Defense attorneys for a longtime aide to former Illinois House Speaker Michael Madigan are asking a federal judge to block prosecutors from playing roughly 100 secret recordings of Springfield insiders during Chicago’s next public corruption trial, set to begin in six weeks.
They also revealed in court filings Friday that the FBI tried to convince the Madigan aide, Tim Mapes, to work as a “confidential witness” during a meeting in Springfield in February 2019. Mapes “politely declined,” according to his attorneys.
Mapes served for decades as Madigan’s chief of staff. He is charged with perjury and attempted obstruction of justice, and he faces trial Aug. 7.
Federal prosecutors insisted in a motion Friday that Mapes gave grand jury testimony in 2021 that could be proven false in part because Mapes had been caught on a federal wiretap with longtime Madigan friend Michael McClain.
McClain was convicted in May, along with three other former political power players, of a conspiracy to bribe Madigan to benefit ComEd.
Mapes attorney Andrew Porter followed up Friday with his own 47-page motion that warned that the use of the nearly 100 recordings during Mapes’ trial could extend the feds’ case to “well over a month,” not the roughly one and a half weeks the feds had promised.
Porter then went on to detail many of the conversations that federal prosecutors purportedly hope to play. The topics discussed on the wiretaps range from dinner and travel plans, to holiday gifts, to Springfield gossip and intrigue. Several names from McClain’s trial are mentioned, including former Madigan aide Will Cousineau, former state Rep. Lou Lang and state Rep. Robert “Bob” Rita.

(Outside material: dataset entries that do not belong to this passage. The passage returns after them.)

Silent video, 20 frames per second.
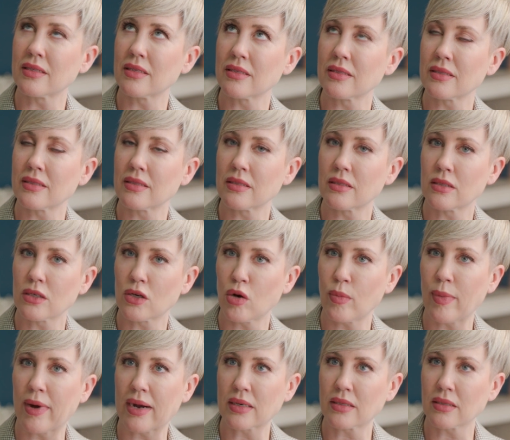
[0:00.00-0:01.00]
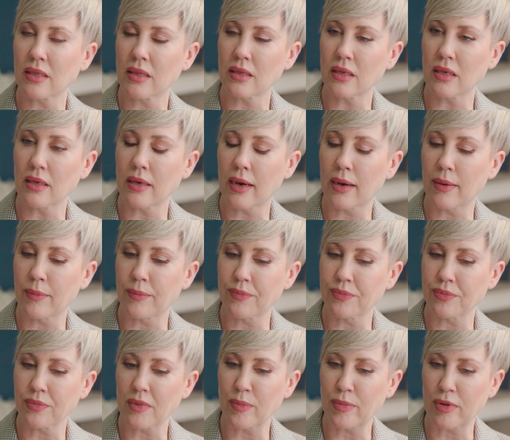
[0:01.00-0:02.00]
this to go back to the
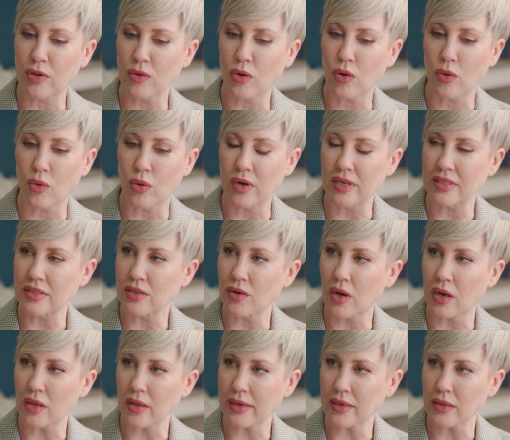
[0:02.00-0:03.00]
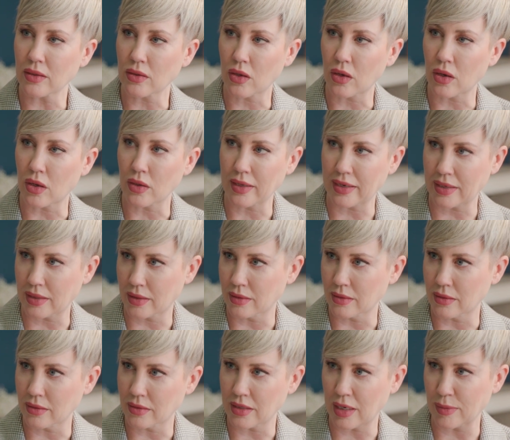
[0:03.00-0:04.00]
umbilical cord? Is there not like a
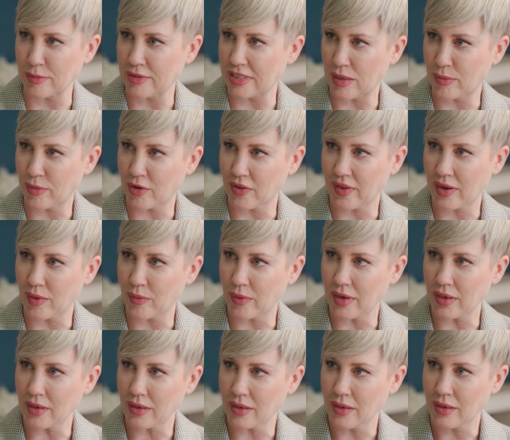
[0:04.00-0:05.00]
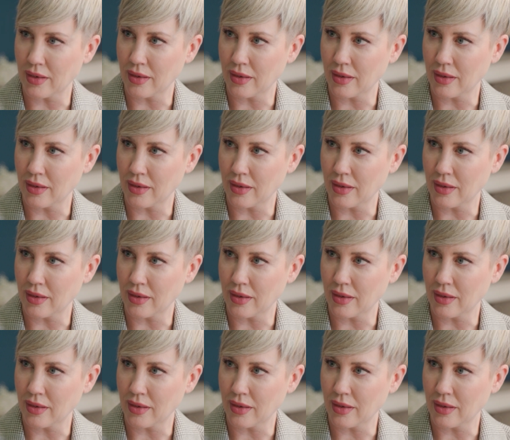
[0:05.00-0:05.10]
timestamp on that one?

In one recording involving Madigan, McClain, Mapes, Cousineau and others, there is discussion about whether to form a committee to investigate sexual harassment issues, Porter wrote.
In another between McClain and Madigan’s son, Andrew Madigan, the men allegedly discuss claims by then-state Rep. Sara Feigenholtz that she was being “punished” for a press conference about allegations made against Madigan political aide Kevin Quinn.
Another discussion involves allegations against Lang, according to Porter’s motion.
Federal prosecutors say Mapes lied to the grand jury in 2021 when he denied recalling any details about McClain’s relationship with Madigan and claimed he would not have been privy to the details of their relationship. Not only is that proven false by the recordings, prosecutors say, but it was “common knowledge to many that McClain carried out assignments and conveyed messages for Madigan.”
In addition to blocking the recordings, Porter also asked U.S. District Judge John Kness to block the testimony of “well-respected former [Acting] U.S. Attorney and long-time First Assistant United States Attorney Gary Shapiro.” Porter wrote that prosecutors have labeled his expected testimony as “Grand Jury 101.”
Shapiro gave similar testimony during the 2019 perjury trial of Beena Patel, a longtime employee of onetime Cook County Circuit Court Clerk Dorothy Brown.
Mapes’ case is the latest set to go to trial as a result of the feds’ aggressive public corruption investigations. Six people have been convicted by federal jurors as a result of those probes so far this year. Former Chicago Ald. Edward M. Burke faces a racketeering trial in November, and Madigan faces his own racketeering trial in April.